Neat study, but I always chuckle at these, because has there ever been verified science that shows exercise is unhealthy? (besides overtraining)
The general consensus should just be exercising is good for you, that's it, done.
The 150 minute moderate to vigorous exercise a week comes up a lot, and for a lot of different benefits.
There's also heart muscle elasticity:
https://www.ahajournals.org/doi/10.1161/circulationaha.117.0...
and reduced dementia risk:
https://publichealth.jhu.edu/2025/small-amounts-of-moderate-...
See Dr Wendy Suzuki’s work:
Original study: https://pmc.ncbi.nlm.nih.gov/articles/PMC11888500/
Can exercise make the face look younger? Or the body? Is exercise the best makeup? ;-)
That’s awesome!
The benefits of exercise against aging, mental illness, etc are numerous and well documented. Everybody should do it.
[dead]
Less wise perhaps.
> brains that looked nearly a year younger
Seems like a pretty small effect - if I'm 58 and I have the brain of a 57 year old, and to achieve that I did an entire year of exercise (as was done in this study) ... you'd have to evaluate it against many other things to decide if that was really the easiest way to achieve that result.
I'm always suspicious of small effect sizes even when they are statistically significant.

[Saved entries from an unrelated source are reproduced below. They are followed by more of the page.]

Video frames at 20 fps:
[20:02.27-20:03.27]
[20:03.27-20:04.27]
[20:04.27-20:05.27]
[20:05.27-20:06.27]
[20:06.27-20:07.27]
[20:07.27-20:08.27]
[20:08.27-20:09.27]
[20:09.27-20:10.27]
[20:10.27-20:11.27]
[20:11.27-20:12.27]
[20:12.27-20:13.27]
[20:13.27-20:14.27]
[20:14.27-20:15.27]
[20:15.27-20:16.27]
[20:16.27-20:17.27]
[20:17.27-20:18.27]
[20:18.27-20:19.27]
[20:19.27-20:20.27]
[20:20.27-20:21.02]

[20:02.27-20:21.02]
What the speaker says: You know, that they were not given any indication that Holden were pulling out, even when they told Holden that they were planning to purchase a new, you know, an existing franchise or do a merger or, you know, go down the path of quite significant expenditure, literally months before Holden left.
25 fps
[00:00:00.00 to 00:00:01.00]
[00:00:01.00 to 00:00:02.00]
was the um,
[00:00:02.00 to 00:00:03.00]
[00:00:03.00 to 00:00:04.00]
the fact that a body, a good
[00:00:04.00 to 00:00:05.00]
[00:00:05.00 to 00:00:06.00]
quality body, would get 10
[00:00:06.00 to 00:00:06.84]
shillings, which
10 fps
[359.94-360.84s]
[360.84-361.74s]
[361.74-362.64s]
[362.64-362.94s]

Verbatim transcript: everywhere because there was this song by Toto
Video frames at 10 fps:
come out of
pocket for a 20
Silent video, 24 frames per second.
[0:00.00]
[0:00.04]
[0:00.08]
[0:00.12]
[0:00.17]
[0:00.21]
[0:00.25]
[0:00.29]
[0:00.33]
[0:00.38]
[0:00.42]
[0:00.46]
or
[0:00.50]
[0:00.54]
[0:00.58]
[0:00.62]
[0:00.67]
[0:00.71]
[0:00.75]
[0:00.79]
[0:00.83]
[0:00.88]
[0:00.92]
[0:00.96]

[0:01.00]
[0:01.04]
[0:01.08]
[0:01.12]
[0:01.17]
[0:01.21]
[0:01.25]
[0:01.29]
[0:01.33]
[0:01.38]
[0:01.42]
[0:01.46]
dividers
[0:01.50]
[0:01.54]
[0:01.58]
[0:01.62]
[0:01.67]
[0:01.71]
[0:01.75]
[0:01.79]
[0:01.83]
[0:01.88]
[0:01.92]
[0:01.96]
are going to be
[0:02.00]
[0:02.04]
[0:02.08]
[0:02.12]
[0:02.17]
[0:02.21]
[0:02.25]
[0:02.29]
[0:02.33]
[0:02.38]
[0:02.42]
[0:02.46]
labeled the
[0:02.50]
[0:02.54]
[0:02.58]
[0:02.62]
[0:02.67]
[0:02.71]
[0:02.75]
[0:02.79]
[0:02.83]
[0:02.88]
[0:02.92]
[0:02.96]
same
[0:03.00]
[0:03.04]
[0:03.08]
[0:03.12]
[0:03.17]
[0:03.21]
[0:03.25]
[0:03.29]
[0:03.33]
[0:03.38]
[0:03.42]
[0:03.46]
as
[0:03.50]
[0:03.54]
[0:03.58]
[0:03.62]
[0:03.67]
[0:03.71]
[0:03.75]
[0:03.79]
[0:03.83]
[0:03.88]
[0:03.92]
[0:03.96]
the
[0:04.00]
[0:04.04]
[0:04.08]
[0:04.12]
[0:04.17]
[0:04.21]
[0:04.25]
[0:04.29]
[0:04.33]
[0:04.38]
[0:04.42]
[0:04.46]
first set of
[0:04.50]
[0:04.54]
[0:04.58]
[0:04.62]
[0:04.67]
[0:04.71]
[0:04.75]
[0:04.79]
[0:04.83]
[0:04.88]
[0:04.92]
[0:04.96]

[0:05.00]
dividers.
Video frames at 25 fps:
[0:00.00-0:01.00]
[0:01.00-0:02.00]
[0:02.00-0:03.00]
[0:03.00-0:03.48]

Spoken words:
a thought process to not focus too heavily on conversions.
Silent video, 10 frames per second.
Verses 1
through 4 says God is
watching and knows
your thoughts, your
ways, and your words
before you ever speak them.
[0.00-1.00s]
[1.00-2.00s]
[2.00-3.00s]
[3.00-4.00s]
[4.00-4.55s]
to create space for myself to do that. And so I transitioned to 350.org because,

It just seems like so many confounders could bring about the effect. Here I'd wonder if just the mental challenge of achieving that sustained exercise over a whole year was responsible, since generally speaking, any mental challenge you undertake on a regular bases improves overall cognition.
They try to argue their way around this:
> "Even though the difference is less than a year, prior studies suggest that each additional 'year' of brain age is associated with meaningful differences in later-life health,"
But it just begs the question, if you think that then go measure those things with your study.
Of course I'm not in any way arguing against exercise. Adding at least a baseline level of exercise into your lifestyle is the most impactful health intervention anybody can do after age 40 I believe.